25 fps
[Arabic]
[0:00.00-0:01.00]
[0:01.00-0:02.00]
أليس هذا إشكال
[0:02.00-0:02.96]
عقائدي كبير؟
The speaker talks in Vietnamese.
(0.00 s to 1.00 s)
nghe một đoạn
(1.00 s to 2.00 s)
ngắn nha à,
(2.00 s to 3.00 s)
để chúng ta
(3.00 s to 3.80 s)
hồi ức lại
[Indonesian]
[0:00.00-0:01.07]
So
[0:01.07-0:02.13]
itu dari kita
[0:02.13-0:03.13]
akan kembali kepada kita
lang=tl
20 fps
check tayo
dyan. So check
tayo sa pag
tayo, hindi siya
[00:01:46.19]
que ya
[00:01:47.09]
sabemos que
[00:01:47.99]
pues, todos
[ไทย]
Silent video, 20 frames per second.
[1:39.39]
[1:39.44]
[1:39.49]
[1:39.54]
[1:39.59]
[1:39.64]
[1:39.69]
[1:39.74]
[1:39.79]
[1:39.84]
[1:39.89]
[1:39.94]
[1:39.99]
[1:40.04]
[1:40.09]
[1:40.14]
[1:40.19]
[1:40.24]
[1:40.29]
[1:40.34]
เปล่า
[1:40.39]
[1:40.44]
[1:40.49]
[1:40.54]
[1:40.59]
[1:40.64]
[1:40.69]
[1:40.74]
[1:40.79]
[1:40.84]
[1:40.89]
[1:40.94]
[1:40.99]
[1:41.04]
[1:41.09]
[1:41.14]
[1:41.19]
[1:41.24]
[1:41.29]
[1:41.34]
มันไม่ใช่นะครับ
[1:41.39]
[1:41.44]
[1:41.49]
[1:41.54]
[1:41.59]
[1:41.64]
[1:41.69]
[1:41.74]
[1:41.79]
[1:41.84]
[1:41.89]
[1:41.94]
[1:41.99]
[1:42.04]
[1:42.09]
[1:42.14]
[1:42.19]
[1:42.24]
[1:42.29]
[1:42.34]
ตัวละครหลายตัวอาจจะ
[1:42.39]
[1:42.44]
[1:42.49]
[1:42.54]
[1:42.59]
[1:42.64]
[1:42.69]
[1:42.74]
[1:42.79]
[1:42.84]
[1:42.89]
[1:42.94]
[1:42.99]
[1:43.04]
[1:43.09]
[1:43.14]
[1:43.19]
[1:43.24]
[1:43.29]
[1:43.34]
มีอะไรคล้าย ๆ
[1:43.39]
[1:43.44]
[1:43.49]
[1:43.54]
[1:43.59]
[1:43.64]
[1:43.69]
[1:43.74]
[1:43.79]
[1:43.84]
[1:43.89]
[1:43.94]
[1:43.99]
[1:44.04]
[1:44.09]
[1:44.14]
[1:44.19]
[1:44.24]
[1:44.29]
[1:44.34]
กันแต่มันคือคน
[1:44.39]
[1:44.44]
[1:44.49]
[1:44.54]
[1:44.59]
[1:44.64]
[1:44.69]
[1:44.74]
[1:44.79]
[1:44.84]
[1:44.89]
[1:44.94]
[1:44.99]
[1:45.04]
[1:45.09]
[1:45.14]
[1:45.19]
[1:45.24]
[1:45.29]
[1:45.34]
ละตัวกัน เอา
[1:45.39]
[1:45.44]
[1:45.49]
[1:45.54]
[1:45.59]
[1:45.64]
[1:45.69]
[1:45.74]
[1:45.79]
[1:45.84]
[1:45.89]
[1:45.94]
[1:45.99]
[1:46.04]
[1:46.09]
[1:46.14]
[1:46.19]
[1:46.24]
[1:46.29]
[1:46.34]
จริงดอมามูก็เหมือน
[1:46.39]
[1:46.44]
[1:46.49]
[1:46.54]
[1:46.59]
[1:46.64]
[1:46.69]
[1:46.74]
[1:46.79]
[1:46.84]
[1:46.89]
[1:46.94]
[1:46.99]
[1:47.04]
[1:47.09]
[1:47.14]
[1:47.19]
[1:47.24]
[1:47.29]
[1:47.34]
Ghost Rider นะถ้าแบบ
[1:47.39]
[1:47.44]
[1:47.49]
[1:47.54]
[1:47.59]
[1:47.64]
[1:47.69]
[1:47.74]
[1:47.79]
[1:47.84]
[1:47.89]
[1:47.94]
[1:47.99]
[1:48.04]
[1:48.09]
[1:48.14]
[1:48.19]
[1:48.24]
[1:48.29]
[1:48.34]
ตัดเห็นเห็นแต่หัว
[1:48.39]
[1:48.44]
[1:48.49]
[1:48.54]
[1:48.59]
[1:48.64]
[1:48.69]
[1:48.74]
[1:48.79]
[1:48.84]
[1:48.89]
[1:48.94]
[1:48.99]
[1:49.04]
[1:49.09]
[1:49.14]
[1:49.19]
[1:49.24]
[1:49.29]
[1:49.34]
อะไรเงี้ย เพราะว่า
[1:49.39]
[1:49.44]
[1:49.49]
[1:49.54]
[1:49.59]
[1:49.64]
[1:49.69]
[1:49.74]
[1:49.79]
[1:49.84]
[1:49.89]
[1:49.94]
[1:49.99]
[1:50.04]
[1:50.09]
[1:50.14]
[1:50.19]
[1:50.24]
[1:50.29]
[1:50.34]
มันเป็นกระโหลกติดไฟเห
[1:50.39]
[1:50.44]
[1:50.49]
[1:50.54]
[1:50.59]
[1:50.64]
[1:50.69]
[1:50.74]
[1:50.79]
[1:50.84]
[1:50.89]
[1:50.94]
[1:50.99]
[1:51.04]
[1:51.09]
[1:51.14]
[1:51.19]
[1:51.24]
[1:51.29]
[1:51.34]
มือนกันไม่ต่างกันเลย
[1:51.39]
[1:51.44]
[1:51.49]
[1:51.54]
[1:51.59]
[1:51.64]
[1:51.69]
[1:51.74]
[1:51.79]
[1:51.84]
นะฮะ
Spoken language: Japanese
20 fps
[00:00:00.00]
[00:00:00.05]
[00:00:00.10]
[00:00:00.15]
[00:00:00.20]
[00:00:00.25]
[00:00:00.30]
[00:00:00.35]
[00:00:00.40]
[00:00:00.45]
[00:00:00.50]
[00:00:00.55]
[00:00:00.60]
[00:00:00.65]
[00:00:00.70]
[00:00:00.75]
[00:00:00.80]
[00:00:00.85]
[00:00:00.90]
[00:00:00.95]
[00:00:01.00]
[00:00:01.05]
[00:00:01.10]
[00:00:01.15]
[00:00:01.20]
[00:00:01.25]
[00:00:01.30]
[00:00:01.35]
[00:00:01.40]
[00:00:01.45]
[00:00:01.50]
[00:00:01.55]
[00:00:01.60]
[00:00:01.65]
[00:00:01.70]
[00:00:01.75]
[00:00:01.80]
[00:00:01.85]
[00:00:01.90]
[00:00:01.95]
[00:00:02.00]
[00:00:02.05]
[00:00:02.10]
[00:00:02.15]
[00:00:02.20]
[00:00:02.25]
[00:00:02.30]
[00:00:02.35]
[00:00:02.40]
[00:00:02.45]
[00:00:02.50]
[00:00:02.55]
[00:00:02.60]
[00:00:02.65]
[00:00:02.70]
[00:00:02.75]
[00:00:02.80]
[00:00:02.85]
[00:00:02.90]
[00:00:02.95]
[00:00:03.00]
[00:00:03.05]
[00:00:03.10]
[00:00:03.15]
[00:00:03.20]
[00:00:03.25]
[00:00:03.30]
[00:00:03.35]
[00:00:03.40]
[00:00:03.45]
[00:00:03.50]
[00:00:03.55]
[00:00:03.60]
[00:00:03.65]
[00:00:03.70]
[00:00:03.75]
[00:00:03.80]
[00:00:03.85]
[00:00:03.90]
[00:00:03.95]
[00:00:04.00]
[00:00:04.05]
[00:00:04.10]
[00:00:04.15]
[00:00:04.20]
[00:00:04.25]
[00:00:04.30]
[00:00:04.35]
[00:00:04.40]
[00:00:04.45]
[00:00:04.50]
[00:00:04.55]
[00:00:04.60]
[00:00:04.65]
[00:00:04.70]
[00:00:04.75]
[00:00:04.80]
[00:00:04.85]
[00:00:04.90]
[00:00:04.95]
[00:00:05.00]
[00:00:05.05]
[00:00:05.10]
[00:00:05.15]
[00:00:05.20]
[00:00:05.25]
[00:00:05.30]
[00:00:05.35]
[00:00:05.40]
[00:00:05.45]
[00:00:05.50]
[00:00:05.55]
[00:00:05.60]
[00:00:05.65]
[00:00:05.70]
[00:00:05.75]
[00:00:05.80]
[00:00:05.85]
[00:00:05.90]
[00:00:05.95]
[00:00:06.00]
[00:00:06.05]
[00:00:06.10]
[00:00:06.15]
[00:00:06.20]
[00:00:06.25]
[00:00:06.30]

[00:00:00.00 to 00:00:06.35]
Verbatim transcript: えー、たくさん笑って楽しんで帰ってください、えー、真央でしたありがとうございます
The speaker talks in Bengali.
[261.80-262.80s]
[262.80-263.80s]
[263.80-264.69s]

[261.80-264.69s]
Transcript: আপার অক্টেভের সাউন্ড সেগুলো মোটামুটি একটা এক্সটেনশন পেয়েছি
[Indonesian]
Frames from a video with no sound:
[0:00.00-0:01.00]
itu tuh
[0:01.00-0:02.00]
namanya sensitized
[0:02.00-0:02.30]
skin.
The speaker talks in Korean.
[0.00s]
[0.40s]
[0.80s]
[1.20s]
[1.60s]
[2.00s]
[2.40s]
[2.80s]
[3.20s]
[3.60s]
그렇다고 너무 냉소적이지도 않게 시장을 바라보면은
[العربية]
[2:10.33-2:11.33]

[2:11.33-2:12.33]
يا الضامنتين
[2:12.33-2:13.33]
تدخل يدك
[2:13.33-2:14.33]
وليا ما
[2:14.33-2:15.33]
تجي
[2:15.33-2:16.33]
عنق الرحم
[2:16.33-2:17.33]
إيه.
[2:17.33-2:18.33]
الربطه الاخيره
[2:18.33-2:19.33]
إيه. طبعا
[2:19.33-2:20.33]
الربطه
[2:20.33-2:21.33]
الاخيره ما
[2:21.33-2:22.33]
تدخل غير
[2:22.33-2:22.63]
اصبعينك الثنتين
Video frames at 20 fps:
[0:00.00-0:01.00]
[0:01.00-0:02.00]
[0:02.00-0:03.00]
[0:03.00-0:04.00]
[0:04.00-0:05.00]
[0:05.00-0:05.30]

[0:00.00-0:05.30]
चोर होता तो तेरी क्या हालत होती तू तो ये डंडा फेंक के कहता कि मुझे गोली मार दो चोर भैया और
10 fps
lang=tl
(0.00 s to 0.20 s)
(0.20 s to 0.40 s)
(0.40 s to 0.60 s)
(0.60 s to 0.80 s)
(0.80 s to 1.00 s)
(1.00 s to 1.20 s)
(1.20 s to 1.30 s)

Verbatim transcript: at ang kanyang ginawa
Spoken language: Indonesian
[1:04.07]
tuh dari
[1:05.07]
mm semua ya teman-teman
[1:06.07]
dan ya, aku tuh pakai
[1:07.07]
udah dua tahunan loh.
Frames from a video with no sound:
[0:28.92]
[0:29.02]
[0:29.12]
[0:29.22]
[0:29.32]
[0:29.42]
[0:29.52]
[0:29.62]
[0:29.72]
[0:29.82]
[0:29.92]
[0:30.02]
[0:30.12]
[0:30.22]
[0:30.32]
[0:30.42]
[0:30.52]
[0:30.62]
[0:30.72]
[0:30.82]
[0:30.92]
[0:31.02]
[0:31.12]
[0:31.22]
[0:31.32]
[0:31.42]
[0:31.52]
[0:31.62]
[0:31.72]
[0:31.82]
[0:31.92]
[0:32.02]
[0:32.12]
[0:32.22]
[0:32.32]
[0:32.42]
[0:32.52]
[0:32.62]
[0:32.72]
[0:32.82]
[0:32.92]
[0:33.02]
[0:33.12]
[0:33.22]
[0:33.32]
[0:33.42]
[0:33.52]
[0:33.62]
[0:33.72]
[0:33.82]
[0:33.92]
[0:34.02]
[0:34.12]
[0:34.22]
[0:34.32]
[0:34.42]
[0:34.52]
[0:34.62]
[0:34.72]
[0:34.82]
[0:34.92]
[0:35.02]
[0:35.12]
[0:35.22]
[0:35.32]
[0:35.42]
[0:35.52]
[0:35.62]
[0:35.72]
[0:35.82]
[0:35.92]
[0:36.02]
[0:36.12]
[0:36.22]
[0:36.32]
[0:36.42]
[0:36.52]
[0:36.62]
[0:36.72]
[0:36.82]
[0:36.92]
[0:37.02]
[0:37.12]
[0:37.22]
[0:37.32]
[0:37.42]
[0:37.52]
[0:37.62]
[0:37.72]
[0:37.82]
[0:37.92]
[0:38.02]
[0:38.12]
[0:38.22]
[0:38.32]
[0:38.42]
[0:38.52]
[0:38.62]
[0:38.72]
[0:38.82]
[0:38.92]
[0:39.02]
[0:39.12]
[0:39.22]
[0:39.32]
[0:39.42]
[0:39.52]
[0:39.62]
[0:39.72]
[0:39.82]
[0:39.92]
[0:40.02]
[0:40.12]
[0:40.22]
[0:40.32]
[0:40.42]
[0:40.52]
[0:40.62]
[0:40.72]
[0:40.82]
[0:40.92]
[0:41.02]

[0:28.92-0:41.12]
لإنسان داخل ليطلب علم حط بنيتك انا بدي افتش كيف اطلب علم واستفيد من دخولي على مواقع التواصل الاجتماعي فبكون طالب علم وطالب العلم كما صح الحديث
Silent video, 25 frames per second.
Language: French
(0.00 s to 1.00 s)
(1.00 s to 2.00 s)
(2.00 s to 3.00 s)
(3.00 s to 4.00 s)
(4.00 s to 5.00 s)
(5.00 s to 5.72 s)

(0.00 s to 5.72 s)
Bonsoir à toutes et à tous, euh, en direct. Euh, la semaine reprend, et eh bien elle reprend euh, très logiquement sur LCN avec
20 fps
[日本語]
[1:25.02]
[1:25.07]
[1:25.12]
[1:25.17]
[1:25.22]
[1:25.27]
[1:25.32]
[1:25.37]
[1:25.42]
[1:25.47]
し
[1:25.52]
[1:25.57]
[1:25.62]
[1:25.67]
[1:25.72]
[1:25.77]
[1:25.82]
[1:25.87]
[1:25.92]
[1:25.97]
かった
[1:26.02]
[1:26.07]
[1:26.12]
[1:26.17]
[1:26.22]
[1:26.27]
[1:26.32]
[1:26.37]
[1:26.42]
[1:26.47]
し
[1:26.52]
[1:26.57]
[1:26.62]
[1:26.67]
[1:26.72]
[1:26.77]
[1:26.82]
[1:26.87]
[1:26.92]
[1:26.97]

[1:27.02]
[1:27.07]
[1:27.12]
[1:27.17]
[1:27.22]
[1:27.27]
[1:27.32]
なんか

______

## REQUIREMENT
What lines of the material above contain "speaker"? Return each of them.

## RESPONSE AREA
The speaker talks in Vietnamese.
The speaker talks in Bengali.
The speaker talks in Korean.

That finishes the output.